Cassandra is a distributed database management system designed for handling a high volume of structured data across commodity servers
Cassandra handles the huge amount of data with its distributed architecture. Data is placed on different machines with more than one replication factor that provides high availability and no single point of failure.
In the image below, circles are Cassandra nodes and lines between the circles shows distributed architecture, while the client is sending data to the node.
- Facebook open sourced it in July 2008.
- Apache incubator accepted Cassandra in March 2009.
- Cassandra is a top level project of Apache since February 2010.
- The latest version of Apache Cassandra is 3.2.1.
First let’s understand what NoSQL database is.
Nosql Cassandra Database
NoSQL databases are called “Not Only SQL” or “Non-relational” databases. NoSQL databases store and retrieve data other than tabular relations such as relation databases.
NoSQL databases include MongoDB, HBase, and Cassandra.
There are following properties of NoSQL databases.
- Design Simplicity
- Horizontal Scaling
- High Availability
Data structures used in Cassandra are more specified than data structures used in relational databases. Cassandra data structures are faster than relational database structures.

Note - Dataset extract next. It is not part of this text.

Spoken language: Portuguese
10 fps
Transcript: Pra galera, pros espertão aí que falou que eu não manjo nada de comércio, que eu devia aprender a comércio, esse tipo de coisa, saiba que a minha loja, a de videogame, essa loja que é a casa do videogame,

NoSQL databases are increasingly used in Big Data and real-time web applications. NoSQL databases are sometimes called Not Only SQL i.e. they may support SQL-like query language.
Apache Cassandra Features
There are following features that Cassandra provides.
- Massively Scalable Architecture: Cassandra has a masterless design where all nodes are at the same level which provides operational simplicity and easy scale out.

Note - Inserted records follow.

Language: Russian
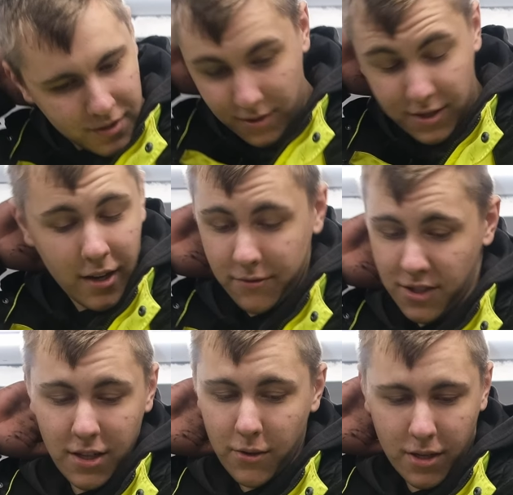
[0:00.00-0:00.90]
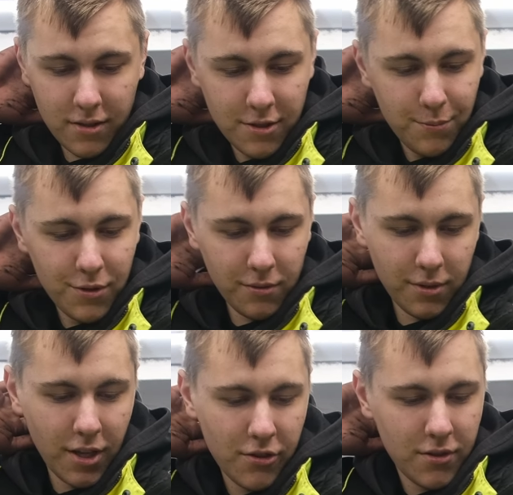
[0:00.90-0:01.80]
Реально все говорят, дебил,
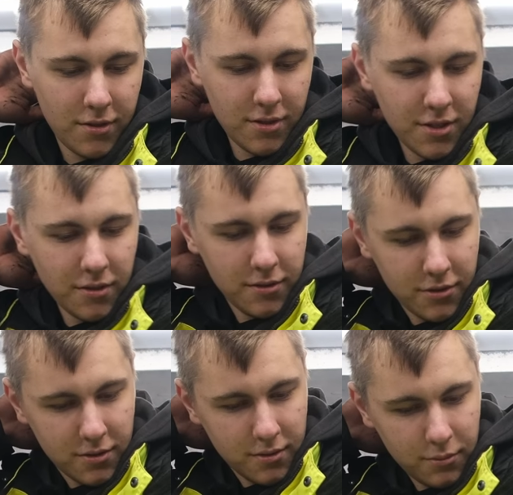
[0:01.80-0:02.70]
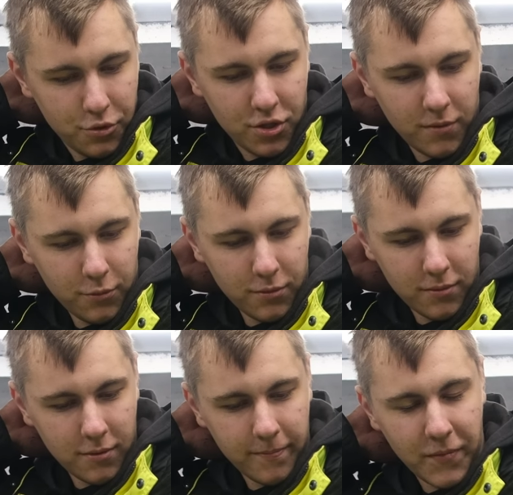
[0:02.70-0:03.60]
нахер ты это делаешь, лучше там
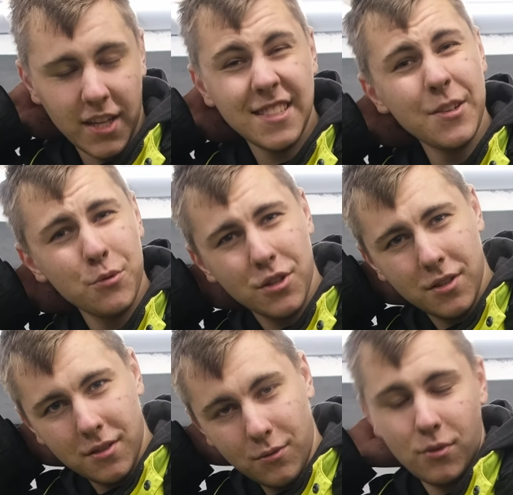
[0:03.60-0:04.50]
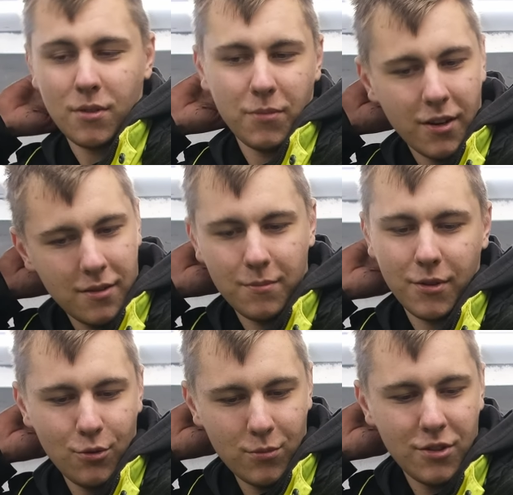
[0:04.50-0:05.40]
он о девушке. Ну, это правильно,
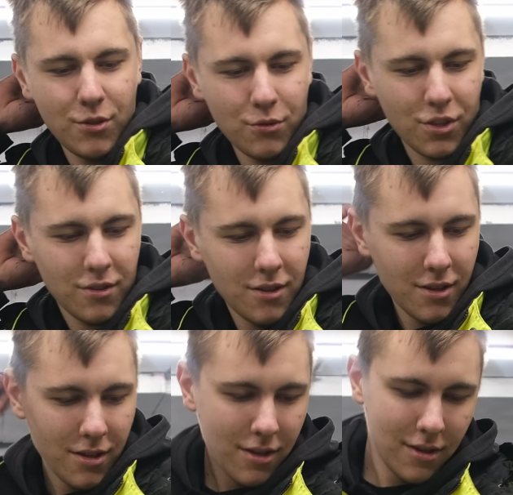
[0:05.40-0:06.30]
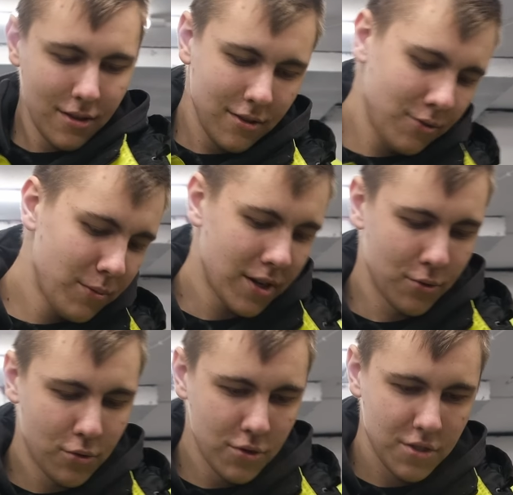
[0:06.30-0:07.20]
подумай о Ну, бля, ну
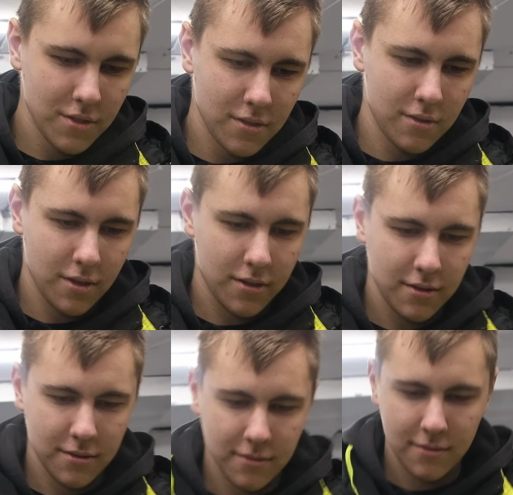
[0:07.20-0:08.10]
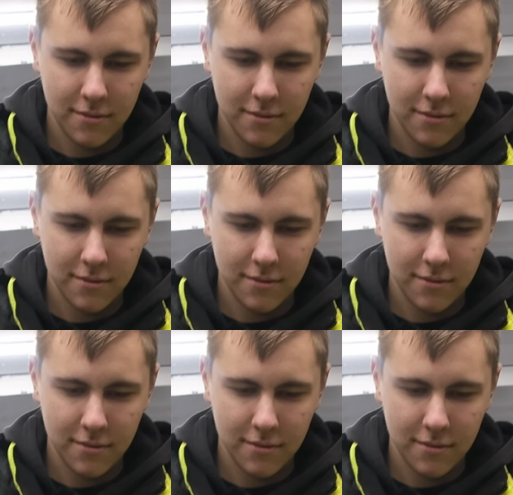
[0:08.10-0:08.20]
хочется это так-то...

- Masterless Architecture: Data can be written and read on any node.
- Linear Scale Performance: As more nodes are added, the performance of Cassandra increases.
- No Single point of failure: Cassandra replicates data on different nodes that ensures no single point of failure.

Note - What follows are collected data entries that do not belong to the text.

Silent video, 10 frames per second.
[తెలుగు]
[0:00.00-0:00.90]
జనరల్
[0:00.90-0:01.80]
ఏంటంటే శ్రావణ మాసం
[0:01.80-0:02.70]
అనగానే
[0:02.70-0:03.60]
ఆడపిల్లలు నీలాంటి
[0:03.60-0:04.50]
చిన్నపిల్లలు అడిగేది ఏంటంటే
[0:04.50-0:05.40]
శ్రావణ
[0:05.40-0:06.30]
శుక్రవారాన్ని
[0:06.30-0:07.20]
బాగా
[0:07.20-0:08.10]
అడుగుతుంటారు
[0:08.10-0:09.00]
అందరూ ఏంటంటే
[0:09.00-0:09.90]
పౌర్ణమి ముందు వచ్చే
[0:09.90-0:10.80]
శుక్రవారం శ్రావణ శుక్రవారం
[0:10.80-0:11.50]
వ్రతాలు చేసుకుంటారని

- Fault Detection and Recovery: Failed nodes can easily be restored and recovered.
- Flexible and Dynamic Data Model: Supports datatypes with Fast writes and reads.
- Data Protection: Data is protected with commit log design and build in security like backup and restore mechanisms.
- Tunable Data Consistency: Support for strong data consistency across distributed architecture.
- Multi Data Center Replication: Cassandra provides feature to replicate data across multiple data center.
- Data Compression: Cassandra can compress up to 80% data without any overhead.
- Cassandra Query language: Cassandra provides query language that is similar like SQL language. It makes very easy for relational database developers moving from relational database to Cassandra.